Het draaien van het hart [2]

~Llewellyn Vaughan-Lee 

De spirituele reis begint wanneer deze latente herinnering gewekt wordt. Voor sommige mensen is dit een geleidelijke ontwaking die een gevoel van ontevredenheid met zich meebrengt. Je baan, je vrienden, je relatie zijn het niet langer helemaal, en toch weet je niet waar je heen moet. Ergens beantwoordt het leven niet meer aan je behoeften, maar je weet niet wat er aan de hand is. Misschien ga je op vakantie, zoek je een nieuwe baan of besluit dat het een “midlifecrisis” is. Maar de ontevredenheid blijft. Dan is het mogelijk dat iets je influistert om op zoek te gaan naar een spiritueel pad, om een diepere betekenis van het leven te zoeken, op zoek te gaan naar een leraar. De oude reis van de ziel is begonnen, een fase die de Soefi’s tauba noemen, het draaien van het hart. Dit is het moment dat de reis van God vandaan de reis naar God wordt.

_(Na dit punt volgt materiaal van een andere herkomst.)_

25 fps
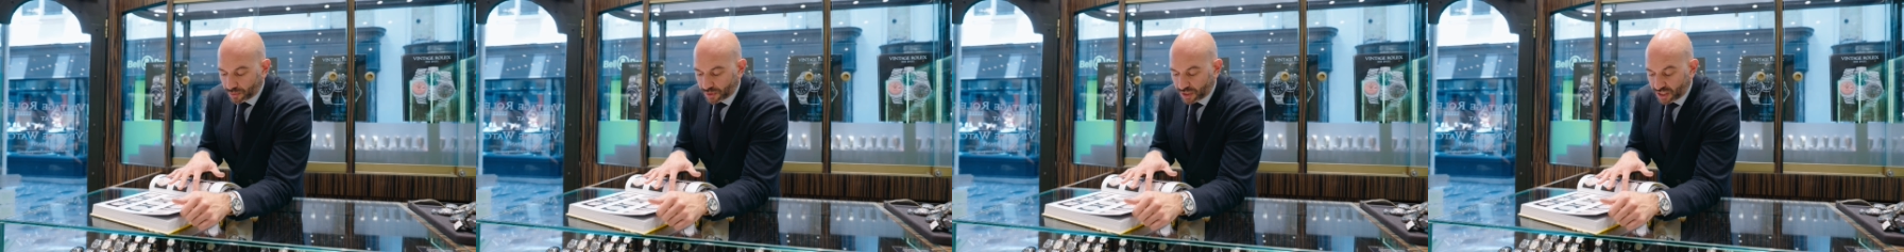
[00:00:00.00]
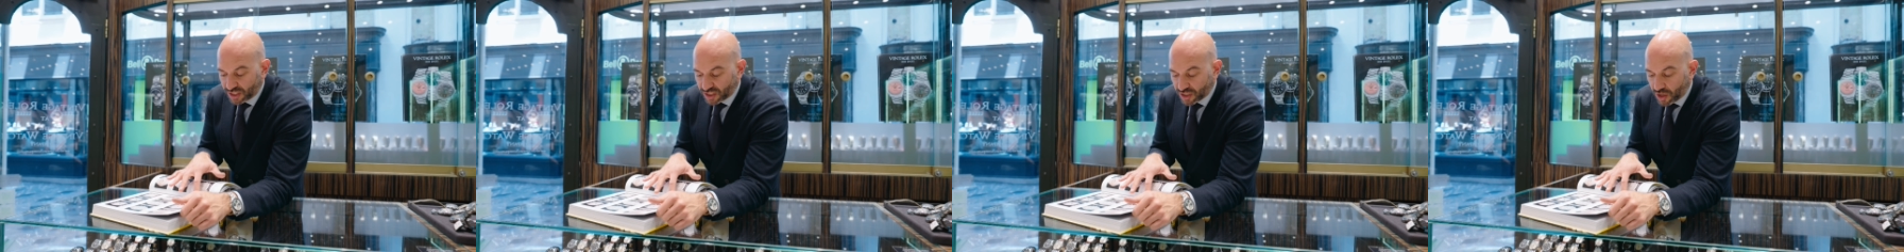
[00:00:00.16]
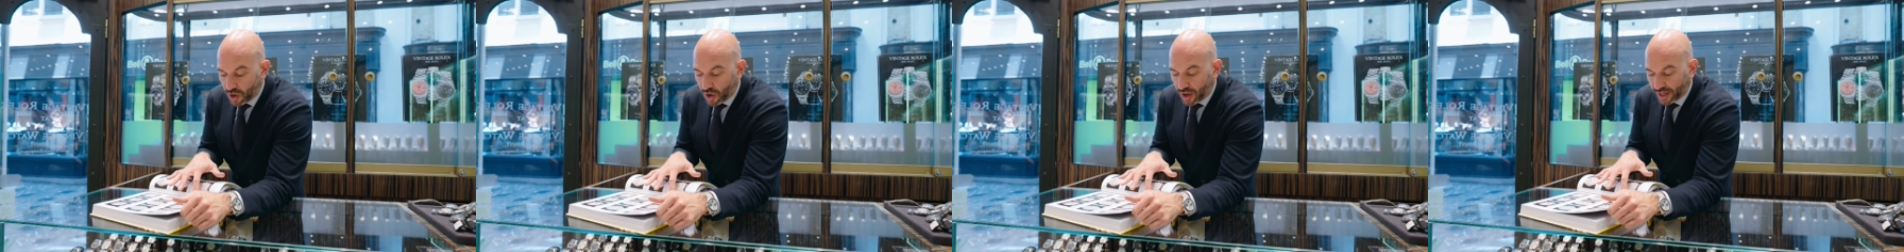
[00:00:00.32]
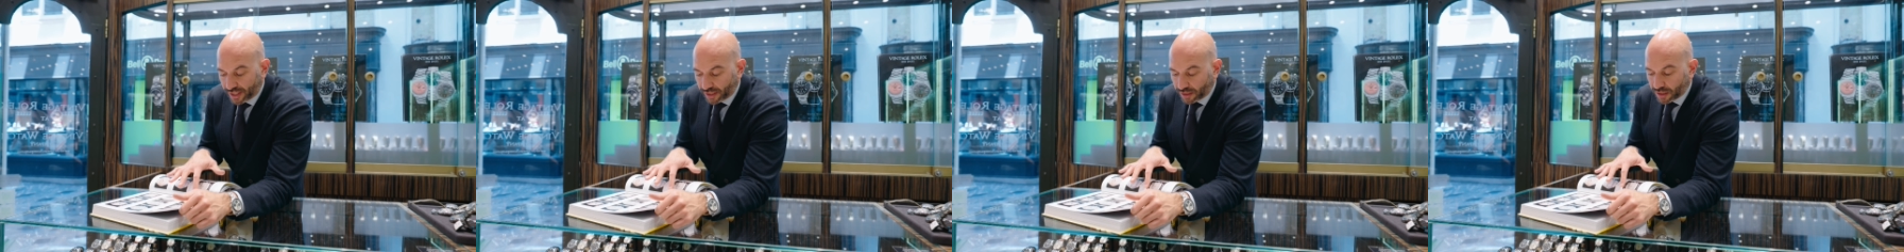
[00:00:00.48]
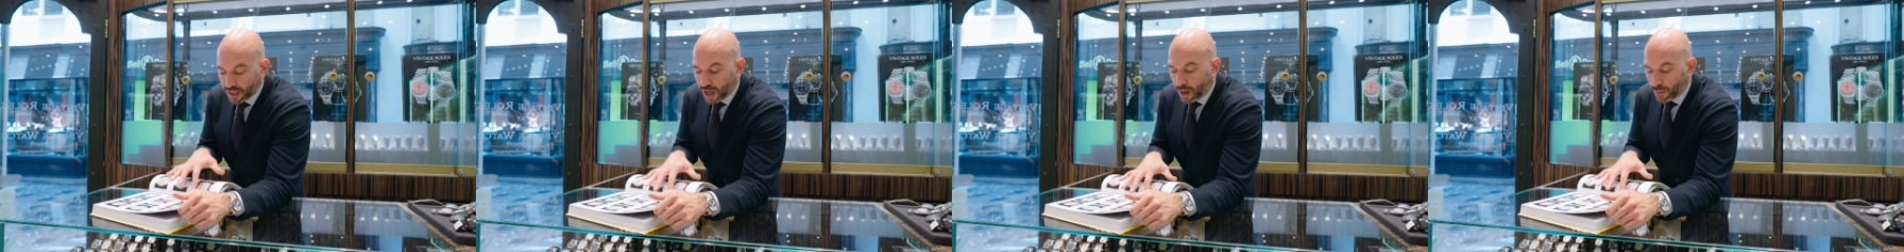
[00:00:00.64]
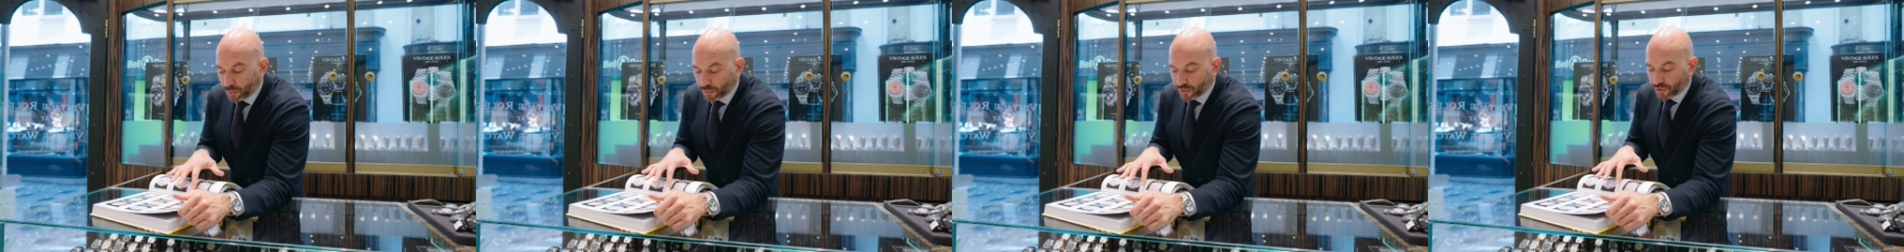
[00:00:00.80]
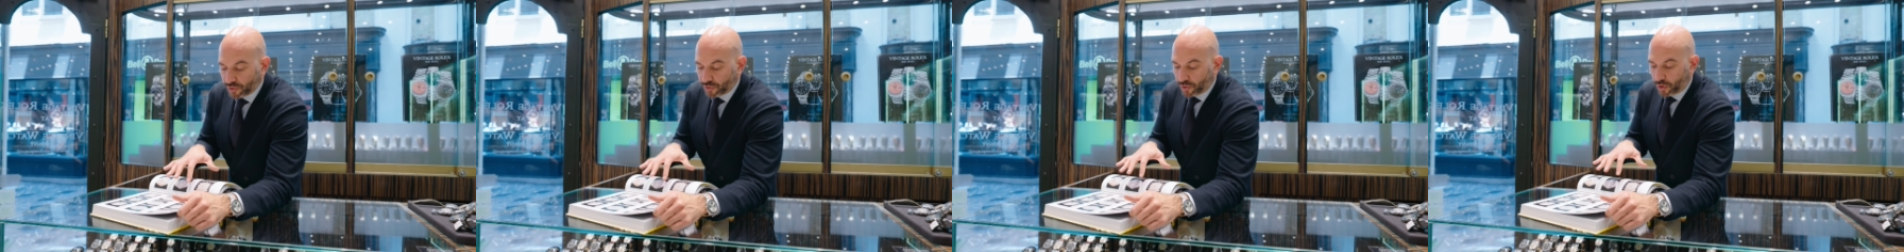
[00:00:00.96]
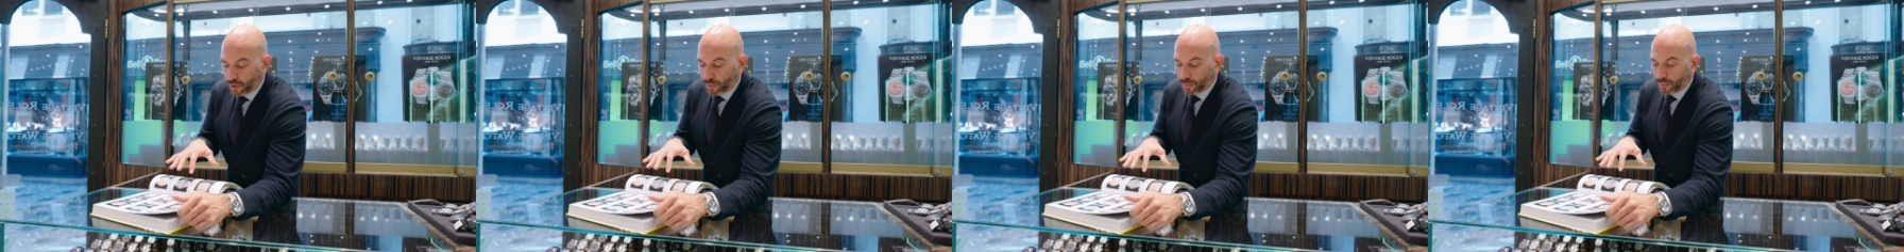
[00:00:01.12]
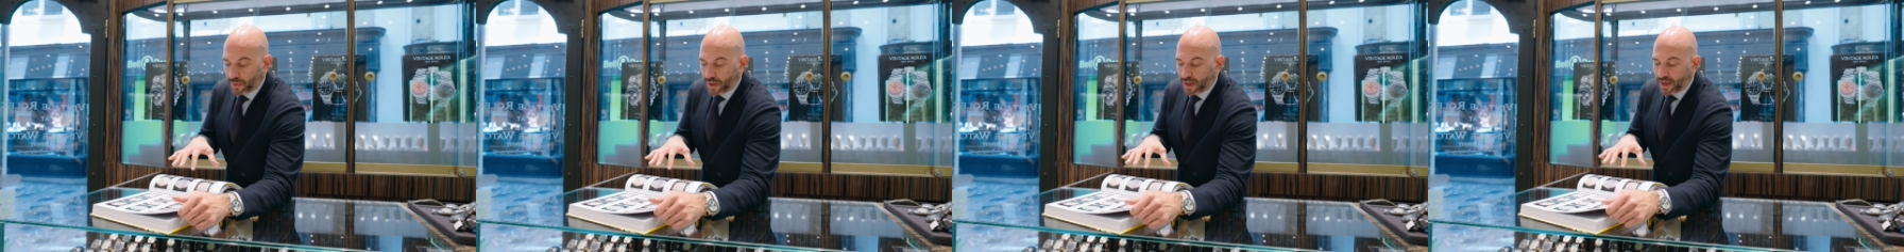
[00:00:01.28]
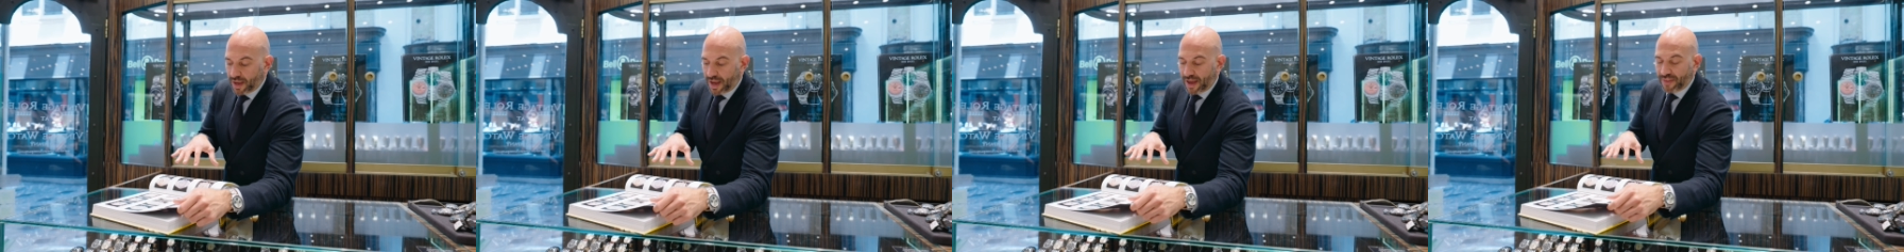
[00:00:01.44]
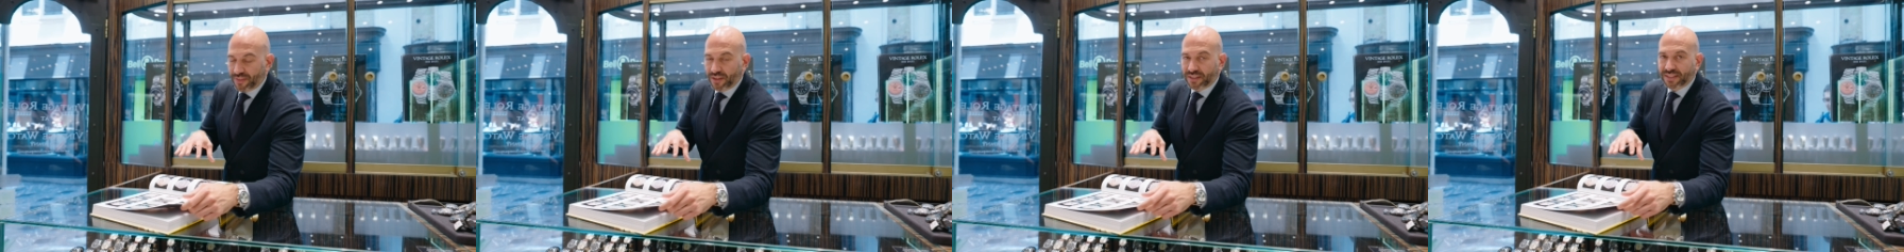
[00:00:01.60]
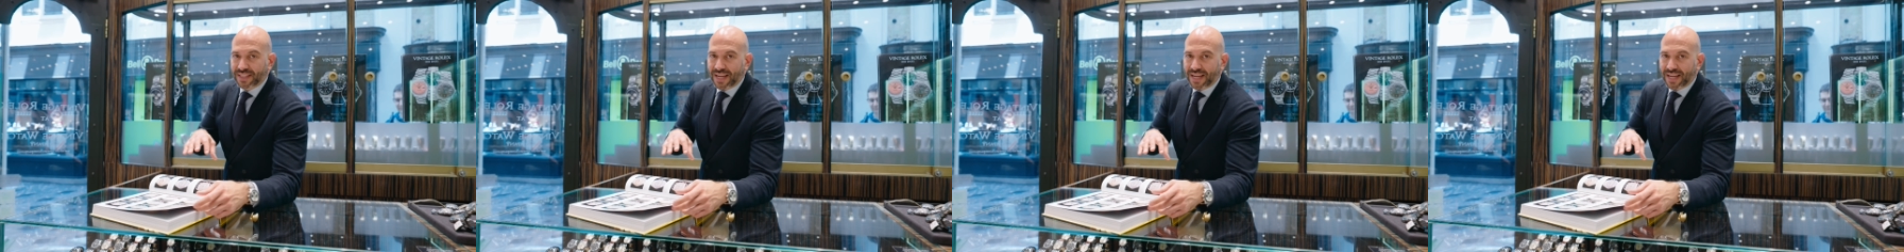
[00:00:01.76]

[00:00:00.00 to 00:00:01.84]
design comes from and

Voor sommigen is dit moment heel direct zoals toen Rûmî Shams ontmoette. Ik herinner me dat het bij mij op een morgen plaatsvond toen ik in de ondergrondse van Londen zat. Ik was zestien. Ik las een boek over Zen Boeddhisme en stuitte op een gezegde: “De wilde ganzen hebben niet het plan om zich te weerspiegelen. Het water heeft geen mind om hun beeld te ontvangen.” Dit gezegde was als een sleutel die een deur in mijzelf opende, waarvan ik niet wist dat hij bestond. Ik voelde een plezier dat ik nog nooit had gevoeld, een moment van intense vreugde. Weken daarna moest ik almaar lachen, alsof ik de geheime grap in de schepping zag. Een wereld die grijs was begon te sprankelen en te dansen. Ik begon te mediteren en ervaringen te krijgen. Ofschoon het drie jaar duurde voordat ik mijn pad in de uiterlijke wereld zou vinden, was mijn reis naar Huis begonnen. Jaren later ontdekte ik dat dit gezegde het favoriete gezegde van Bhai Sahib was, de Soefimeester van Irina Tweedie. Wanneer hem gevraagd werd om het Soefipad te beschrijven wees hij naar de vogels in de lucht en zei: “Kun je de route van hun vlucht traceren?”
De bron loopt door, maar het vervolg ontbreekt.